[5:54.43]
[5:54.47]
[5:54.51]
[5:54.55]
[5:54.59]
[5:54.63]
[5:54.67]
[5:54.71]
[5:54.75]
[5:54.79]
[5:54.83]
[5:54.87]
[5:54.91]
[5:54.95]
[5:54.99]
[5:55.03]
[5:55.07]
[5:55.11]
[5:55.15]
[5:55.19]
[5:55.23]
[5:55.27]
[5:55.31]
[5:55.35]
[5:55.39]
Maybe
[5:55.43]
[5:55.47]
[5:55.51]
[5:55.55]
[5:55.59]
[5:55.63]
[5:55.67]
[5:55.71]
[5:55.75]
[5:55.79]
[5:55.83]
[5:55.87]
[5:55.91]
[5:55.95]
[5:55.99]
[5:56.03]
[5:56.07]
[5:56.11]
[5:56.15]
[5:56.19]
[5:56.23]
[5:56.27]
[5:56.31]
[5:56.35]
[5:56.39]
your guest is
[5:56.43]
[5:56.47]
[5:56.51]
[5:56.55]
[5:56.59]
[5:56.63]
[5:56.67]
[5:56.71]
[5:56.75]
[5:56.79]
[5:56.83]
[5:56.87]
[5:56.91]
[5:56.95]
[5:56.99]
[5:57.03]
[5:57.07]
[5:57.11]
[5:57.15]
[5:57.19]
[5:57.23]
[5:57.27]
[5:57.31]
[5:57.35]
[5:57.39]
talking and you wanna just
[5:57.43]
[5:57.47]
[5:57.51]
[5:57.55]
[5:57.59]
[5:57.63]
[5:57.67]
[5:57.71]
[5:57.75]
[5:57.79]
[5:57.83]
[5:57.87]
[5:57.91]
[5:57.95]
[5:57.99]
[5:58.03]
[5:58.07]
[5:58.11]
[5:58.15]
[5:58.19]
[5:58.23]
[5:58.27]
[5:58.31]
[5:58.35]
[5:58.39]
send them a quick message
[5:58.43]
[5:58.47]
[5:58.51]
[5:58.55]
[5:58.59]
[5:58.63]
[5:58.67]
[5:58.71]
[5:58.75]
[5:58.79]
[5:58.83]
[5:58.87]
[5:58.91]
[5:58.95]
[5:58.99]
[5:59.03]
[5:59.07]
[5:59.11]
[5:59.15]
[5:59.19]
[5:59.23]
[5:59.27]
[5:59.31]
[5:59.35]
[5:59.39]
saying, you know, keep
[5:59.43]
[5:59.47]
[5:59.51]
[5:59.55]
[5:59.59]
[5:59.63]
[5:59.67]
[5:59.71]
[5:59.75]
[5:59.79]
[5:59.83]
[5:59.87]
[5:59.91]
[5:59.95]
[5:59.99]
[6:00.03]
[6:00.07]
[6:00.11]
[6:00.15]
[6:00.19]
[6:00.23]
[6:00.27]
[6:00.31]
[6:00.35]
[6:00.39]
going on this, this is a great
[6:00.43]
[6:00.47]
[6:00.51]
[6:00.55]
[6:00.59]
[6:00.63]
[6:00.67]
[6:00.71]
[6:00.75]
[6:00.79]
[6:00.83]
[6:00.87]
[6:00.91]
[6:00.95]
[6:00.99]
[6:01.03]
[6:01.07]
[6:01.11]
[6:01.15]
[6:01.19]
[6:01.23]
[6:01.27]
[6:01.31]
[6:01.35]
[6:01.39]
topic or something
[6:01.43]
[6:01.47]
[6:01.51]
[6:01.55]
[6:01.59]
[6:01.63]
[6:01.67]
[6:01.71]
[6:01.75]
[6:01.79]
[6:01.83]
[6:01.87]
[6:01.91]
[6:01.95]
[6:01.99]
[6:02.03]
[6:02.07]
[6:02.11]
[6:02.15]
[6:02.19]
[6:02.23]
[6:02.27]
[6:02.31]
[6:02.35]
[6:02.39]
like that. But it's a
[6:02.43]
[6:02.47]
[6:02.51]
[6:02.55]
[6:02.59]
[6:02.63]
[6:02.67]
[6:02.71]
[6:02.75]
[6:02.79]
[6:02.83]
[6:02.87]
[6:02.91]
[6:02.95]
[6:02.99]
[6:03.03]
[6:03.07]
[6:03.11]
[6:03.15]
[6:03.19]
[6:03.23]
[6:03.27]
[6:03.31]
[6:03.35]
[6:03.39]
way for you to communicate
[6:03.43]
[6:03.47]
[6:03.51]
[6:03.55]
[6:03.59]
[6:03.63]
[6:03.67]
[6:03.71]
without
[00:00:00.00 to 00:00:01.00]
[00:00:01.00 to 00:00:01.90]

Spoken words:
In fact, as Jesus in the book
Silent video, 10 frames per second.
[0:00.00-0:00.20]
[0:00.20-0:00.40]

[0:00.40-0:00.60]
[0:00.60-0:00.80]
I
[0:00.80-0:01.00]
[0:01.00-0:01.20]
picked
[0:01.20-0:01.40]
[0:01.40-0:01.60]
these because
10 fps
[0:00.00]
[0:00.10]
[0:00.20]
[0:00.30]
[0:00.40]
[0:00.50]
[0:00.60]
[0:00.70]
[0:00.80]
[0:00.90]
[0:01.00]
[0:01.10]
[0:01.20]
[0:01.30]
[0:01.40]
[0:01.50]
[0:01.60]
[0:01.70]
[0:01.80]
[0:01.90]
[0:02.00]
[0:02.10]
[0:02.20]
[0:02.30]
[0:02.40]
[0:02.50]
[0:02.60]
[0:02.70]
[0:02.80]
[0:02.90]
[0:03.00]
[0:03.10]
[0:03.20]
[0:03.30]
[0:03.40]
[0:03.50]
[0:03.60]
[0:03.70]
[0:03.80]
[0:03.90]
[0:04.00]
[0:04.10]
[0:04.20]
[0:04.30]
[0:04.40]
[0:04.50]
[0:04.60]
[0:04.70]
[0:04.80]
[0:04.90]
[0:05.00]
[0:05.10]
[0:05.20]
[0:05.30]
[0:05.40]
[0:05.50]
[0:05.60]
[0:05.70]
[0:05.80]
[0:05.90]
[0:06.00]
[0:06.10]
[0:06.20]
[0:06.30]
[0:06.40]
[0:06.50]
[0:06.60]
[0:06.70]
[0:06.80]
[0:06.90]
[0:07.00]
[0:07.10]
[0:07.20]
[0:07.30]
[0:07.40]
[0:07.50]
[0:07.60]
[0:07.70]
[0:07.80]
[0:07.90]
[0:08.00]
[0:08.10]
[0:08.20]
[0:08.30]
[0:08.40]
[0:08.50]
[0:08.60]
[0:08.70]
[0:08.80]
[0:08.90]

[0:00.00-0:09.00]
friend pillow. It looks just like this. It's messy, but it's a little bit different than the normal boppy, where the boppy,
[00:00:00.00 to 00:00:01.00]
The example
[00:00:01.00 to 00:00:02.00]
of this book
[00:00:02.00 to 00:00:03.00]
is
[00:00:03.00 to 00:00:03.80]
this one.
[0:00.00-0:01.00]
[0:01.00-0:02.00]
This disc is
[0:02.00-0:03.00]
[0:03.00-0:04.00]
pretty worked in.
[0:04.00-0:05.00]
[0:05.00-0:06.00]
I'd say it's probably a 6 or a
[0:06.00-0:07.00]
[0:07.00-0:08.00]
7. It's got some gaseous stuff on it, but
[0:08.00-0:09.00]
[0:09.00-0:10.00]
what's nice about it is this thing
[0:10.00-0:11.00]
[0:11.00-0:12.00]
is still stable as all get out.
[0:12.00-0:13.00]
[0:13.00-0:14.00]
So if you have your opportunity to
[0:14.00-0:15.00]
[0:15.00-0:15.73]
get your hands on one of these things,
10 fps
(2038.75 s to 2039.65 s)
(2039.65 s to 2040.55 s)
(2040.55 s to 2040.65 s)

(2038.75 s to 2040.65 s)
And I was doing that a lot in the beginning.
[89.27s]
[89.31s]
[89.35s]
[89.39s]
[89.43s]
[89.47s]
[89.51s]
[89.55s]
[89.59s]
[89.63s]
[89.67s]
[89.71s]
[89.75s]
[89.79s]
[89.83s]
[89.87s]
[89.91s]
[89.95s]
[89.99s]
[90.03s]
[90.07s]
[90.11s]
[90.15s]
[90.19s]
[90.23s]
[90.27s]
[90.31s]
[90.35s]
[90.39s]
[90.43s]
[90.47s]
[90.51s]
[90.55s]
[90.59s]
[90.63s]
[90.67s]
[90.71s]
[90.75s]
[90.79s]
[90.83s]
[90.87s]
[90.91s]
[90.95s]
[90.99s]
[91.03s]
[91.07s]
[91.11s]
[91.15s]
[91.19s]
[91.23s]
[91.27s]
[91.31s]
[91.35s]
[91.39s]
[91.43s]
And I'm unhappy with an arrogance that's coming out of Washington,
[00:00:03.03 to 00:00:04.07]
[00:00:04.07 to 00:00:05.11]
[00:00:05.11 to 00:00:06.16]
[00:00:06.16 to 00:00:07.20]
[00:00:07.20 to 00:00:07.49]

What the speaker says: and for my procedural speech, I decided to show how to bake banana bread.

[Required action]: A verbatim copy of the lines from the one with "[0:09.00-0:10.00]" to the end of the listing is the whole answer.

[Solution to the exercise]:
[0:09.00-0:10.00]
what's nice about it is this thing
[0:10.00-0:11.00]
[0:11.00-0:12.00]
is still stable as all get out.
[0:12.00-0:13.00]
[0:13.00-0:14.00]
So if you have your opportunity to
[0:14.00-0:15.00]
[0:15.00-0:15.73]
get your hands on one of these things,
10 fps
(2038.75 s to 2039.65 s)
(2039.65 s to 2040.55 s)
(2040.55 s to 2040.65 s)

(2038.75 s to 2040.65 s)
And I was doing that a lot in the beginning.
[89.27s]
[89.31s]
[89.35s]
[89.39s]
[89.43s]
[89.47s]
[89.51s]
[89.55s]
[89.59s]
[89.63s]
[89.67s]
[89.71s]
[89.75s]
[89.79s]
[89.83s]
[89.87s]
[89.91s]
[89.95s]
[89.99s]
[90.03s]
[90.07s]
[90.11s]
[90.15s]
[90.19s]
[90.23s]
[90.27s]
[90.31s]
[90.35s]
[90.39s]
[90.43s]
[90.47s]
[90.51s]
[90.55s]
[90.59s]
[90.63s]
[90.67s]
[90.71s]
[90.75s]
[90.79s]
[90.83s]
[90.87s]
[90.91s]
[90.95s]
[90.99s]
[91.03s]
[91.07s]
[91.11s]
[91.15s]
[91.19s]
[91.23s]
[91.27s]
[91.31s]
[91.35s]
[91.39s]
[91.43s]
And I'm unhappy with an arrogance that's coming out of Washington,
[00:00:03.03 to 00:00:04.07]
[00:00:04.07 to 00:00:05.11]
[00:00:05.11 to 00:00:06.16]
[00:00:06.16 to 00:00:07.20]
[00:00:07.20 to 00:00:07.49]

What the speaker says: and for my procedural speech, I decided to show how to bake banana bread.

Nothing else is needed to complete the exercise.